[SUPPLIED INFORMATION]:
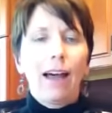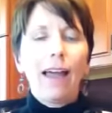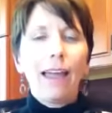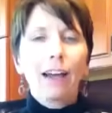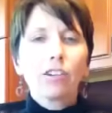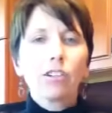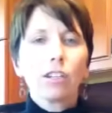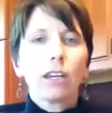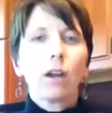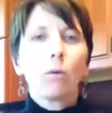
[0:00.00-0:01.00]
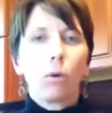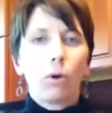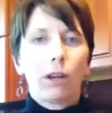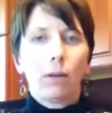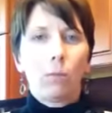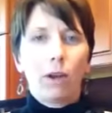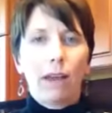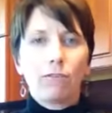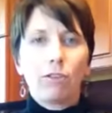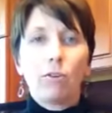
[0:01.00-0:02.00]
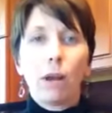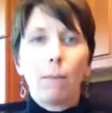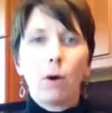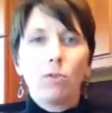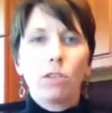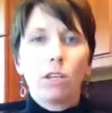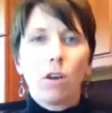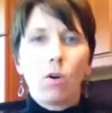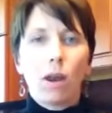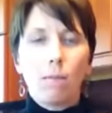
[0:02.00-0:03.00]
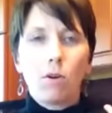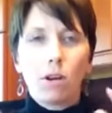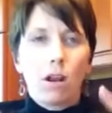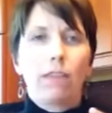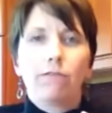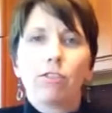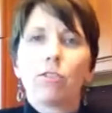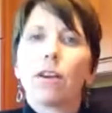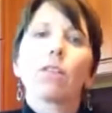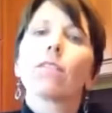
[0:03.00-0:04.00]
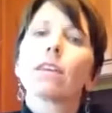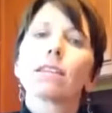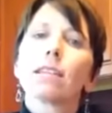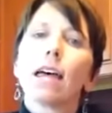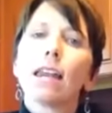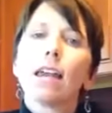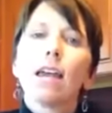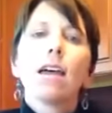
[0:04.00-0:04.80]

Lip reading: I actually wrote him one afternoon a Post-it note and put it on the refrigerator that said,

[EXERCISE DETAILS]: Restate all the material verbatim; omit every picture.

[ANSWER]:
[0:00.00-0:01.00]
[0:01.00-0:02.00]
[0:02.00-0:03.00]
[0:03.00-0:04.00]
[0:04.00-0:04.80]

Lip reading: I actually wrote him one afternoon a Post-it note and put it on the refrigerator that said,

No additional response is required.